__ASSIGNMENT__.
Search the entries for the word "second". Copy every line where it turns up.

** RECORDS SUPPLIED follows **

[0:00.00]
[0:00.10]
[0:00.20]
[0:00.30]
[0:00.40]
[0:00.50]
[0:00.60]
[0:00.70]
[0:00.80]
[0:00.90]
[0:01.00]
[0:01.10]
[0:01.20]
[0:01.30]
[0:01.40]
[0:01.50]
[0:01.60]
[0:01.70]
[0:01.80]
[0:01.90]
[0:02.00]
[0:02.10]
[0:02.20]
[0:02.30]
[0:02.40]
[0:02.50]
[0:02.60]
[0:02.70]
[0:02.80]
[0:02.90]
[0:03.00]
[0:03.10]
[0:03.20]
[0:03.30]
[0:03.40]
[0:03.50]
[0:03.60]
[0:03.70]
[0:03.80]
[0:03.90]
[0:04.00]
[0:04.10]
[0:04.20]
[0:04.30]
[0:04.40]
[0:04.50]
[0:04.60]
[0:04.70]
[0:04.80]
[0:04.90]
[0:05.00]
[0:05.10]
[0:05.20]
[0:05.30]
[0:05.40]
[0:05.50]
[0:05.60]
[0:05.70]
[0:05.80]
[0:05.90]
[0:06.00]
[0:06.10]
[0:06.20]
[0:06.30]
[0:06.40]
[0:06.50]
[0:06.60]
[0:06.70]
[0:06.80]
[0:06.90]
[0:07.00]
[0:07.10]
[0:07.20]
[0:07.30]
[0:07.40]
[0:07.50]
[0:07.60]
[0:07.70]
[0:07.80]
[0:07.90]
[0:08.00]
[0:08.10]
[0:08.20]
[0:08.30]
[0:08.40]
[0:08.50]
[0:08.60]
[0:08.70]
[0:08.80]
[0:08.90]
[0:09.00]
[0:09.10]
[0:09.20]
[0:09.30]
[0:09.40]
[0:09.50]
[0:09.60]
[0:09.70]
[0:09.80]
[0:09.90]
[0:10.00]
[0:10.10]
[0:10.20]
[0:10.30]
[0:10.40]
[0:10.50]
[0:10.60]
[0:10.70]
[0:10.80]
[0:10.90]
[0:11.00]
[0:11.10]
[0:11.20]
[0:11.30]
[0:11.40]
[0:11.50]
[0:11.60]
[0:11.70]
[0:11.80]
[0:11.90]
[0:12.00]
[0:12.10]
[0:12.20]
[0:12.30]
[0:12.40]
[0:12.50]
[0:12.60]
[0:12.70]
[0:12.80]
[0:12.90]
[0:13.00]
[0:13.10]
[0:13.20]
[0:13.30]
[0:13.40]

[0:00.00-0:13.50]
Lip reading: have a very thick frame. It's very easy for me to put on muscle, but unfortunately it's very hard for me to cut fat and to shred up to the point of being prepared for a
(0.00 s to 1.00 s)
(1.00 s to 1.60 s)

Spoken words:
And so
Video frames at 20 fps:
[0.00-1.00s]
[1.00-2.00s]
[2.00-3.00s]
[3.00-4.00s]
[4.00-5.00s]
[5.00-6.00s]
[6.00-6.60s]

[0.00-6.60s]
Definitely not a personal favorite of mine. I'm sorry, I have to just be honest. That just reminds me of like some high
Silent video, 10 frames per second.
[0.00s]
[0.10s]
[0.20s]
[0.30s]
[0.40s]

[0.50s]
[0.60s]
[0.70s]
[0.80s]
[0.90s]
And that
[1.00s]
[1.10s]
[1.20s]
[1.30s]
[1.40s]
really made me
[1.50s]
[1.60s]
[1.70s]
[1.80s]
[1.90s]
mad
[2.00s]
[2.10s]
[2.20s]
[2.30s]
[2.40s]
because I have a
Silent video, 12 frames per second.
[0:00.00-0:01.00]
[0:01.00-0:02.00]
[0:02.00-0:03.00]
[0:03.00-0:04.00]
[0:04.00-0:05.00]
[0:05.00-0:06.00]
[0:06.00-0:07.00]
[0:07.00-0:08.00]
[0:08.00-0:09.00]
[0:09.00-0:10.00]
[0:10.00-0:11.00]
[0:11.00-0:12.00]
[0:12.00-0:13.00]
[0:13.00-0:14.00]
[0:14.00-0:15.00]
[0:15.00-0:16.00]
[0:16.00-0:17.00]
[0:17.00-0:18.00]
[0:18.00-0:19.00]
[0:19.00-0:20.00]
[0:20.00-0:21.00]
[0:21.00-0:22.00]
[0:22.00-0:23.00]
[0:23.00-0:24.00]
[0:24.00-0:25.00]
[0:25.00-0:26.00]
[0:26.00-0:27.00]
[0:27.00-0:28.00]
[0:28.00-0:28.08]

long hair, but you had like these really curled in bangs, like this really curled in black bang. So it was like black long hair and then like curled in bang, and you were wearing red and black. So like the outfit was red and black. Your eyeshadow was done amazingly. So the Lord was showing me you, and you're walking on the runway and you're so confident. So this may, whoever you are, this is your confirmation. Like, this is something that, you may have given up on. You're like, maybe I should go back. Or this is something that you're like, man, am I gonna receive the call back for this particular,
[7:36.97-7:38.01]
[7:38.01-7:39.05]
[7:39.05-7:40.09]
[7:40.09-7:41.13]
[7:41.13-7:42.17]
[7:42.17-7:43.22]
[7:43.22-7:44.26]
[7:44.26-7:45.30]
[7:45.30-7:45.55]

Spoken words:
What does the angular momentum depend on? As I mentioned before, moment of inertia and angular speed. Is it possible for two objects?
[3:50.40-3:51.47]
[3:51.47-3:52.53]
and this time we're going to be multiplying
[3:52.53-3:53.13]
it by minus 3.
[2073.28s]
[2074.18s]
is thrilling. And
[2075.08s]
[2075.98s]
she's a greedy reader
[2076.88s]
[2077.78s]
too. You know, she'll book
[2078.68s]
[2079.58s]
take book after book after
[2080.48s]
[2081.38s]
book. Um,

** End of RECORDS SUPPLIED **

__RESPONSE TO THIS EXERCISE__.
Silent video, 10 frames per second.
Silent video, 12 frames per second.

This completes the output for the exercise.